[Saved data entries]
◆ ◆ ◆ ◆ ◆

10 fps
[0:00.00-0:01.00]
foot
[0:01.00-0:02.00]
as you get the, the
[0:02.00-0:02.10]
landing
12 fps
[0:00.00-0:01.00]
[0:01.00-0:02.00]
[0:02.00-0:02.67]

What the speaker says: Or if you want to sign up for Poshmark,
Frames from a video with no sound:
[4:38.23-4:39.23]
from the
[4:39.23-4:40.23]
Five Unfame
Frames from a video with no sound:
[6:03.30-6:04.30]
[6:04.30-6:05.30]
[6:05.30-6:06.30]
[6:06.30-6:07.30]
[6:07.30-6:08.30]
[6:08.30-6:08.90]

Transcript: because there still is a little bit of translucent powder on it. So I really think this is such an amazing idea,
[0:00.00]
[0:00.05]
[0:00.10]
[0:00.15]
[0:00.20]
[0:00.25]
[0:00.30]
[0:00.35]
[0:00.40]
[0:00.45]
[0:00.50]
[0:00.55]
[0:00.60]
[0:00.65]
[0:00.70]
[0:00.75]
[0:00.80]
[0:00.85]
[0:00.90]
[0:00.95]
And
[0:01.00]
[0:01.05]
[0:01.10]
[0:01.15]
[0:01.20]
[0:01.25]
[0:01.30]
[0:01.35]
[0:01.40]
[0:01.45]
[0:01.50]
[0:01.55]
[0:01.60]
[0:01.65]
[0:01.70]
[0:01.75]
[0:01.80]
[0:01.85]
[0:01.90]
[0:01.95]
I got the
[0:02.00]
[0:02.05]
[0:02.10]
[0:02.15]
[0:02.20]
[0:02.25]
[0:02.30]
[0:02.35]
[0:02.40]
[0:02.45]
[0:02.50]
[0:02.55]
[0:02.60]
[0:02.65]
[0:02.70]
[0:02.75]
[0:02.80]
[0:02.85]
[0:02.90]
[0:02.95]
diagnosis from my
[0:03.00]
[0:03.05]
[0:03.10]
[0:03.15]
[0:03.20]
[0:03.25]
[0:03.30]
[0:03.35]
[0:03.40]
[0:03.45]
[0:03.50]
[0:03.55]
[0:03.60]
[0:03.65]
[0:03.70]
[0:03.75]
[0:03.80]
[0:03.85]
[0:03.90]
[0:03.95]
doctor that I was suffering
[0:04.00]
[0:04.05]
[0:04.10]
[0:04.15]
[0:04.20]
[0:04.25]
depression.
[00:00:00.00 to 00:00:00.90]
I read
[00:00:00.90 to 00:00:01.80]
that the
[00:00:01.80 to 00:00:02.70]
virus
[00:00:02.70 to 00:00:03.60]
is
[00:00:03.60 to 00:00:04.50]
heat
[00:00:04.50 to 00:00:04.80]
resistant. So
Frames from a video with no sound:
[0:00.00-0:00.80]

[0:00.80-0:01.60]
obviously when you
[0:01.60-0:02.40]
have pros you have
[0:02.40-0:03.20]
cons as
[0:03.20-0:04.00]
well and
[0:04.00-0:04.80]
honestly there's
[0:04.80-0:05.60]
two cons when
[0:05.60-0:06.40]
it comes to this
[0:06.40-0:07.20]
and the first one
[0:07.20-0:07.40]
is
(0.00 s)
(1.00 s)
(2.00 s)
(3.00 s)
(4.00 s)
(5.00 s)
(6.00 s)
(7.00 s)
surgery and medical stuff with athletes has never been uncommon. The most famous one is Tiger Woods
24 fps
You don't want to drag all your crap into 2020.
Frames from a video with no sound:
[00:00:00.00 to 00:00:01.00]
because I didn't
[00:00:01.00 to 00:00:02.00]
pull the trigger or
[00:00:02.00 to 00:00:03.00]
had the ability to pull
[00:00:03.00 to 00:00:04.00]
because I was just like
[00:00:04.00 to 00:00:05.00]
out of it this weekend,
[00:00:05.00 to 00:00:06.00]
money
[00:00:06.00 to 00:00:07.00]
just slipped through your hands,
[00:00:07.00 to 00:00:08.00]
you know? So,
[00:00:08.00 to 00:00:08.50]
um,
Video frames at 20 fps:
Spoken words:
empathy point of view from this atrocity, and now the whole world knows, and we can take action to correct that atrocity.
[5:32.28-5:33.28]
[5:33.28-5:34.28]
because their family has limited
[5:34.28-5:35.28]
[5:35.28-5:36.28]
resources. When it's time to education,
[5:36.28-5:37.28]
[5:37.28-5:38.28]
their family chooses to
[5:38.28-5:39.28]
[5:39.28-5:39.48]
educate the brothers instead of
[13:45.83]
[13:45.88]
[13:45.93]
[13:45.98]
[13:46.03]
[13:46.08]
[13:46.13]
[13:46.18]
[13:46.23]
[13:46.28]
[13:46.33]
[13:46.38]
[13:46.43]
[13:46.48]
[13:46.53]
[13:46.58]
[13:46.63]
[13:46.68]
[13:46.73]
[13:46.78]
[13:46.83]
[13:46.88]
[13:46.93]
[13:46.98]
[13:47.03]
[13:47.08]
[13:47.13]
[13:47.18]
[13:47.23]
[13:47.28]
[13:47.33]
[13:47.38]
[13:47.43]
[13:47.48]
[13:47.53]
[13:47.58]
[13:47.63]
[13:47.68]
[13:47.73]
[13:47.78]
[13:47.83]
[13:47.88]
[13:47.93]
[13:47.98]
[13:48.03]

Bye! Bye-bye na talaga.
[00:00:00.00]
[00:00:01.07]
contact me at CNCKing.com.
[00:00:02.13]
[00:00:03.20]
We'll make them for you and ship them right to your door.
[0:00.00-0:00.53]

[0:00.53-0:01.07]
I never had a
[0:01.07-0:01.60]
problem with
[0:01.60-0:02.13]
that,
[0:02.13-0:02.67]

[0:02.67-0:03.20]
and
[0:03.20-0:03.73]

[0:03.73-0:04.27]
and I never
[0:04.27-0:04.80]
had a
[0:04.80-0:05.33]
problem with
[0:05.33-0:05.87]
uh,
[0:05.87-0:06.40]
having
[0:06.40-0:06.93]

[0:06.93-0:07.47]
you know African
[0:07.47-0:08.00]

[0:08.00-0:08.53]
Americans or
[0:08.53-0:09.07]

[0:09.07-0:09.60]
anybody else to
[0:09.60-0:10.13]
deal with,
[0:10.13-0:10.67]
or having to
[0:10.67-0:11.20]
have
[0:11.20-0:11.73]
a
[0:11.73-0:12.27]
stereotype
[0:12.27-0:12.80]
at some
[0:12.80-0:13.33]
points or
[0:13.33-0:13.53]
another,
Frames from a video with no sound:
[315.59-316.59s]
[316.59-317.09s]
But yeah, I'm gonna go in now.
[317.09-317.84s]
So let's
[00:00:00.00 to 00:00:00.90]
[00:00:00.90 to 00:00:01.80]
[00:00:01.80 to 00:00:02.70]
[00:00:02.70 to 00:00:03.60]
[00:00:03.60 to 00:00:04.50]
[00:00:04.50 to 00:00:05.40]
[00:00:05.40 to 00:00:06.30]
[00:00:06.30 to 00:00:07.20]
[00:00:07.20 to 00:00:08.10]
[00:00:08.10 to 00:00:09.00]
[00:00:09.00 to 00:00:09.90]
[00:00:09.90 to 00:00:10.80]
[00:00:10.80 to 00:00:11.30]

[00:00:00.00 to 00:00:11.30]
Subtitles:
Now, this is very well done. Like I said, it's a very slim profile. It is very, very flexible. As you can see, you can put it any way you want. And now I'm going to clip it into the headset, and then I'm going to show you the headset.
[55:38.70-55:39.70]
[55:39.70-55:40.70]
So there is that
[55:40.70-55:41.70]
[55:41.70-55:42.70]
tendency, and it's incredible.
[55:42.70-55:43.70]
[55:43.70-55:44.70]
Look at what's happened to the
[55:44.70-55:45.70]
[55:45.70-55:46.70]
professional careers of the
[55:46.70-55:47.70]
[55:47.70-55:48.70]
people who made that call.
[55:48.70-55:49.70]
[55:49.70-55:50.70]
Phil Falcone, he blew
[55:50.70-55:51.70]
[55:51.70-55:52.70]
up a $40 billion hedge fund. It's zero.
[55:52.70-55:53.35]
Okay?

◆ ◆ ◆ ◆ ◆

Task to carry out - From the entries above, give again exactly the lines running from the line with "[0:04.27-0:04.80]" to the line with "[55:48.70-55:49.70]"; include both of those lines.

Output below -
[0:04.27-0:04.80]
had a
[0:04.80-0:05.33]
problem with
[0:05.33-0:05.87]
uh,
[0:05.87-0:06.40]
having
[0:06.40-0:06.93]

[0:06.93-0:07.47]
you know African
[0:07.47-0:08.00]

[0:08.00-0:08.53]
Americans or
[0:08.53-0:09.07]

[0:09.07-0:09.60]
anybody else to
[0:09.60-0:10.13]
deal with,
[0:10.13-0:10.67]
or having to
[0:10.67-0:11.20]
have
[0:11.20-0:11.73]
a
[0:11.73-0:12.27]
stereotype
[0:12.27-0:12.80]
at some
[0:12.80-0:13.33]
points or
[0:13.33-0:13.53]
another,
Frames from a video with no sound:
[315.59-316.59s]
[316.59-317.09s]
But yeah, I'm gonna go in now.
[317.09-317.84s]
So let's
[00:00:00.00 to 00:00:00.90]
[00:00:00.90 to 00:00:01.80]
[00:00:01.80 to 00:00:02.70]
[00:00:02.70 to 00:00:03.60]
[00:00:03.60 to 00:00:04.50]
[00:00:04.50 to 00:00:05.40]
[00:00:05.40 to 00:00:06.30]
[00:00:06.30 to 00:00:07.20]
[00:00:07.20 to 00:00:08.10]
[00:00:08.10 to 00:00:09.00]
[00:00:09.00 to 00:00:09.90]
[00:00:09.90 to 00:00:10.80]
[00:00:10.80 to 00:00:11.30]

[00:00:00.00 to 00:00:11.30]
Subtitles:
Now, this is very well done. Like I said, it's a very slim profile. It is very, very flexible. As you can see, you can put it any way you want. And now I'm going to clip it into the headset, and then I'm going to show you the headset.
[55:38.70-55:39.70]
[55:39.70-55:40.70]
So there is that
[55:40.70-55:41.70]
[55:41.70-55:42.70]
tendency, and it's incredible.
[55:42.70-55:43.70]
[55:43.70-55:44.70]
Look at what's happened to the
[55:44.70-55:45.70]
[55:45.70-55:46.70]
professional careers of the
[55:46.70-55:47.70]
[55:47.70-55:48.70]
people who made that call.
[55:48.70-55:49.70]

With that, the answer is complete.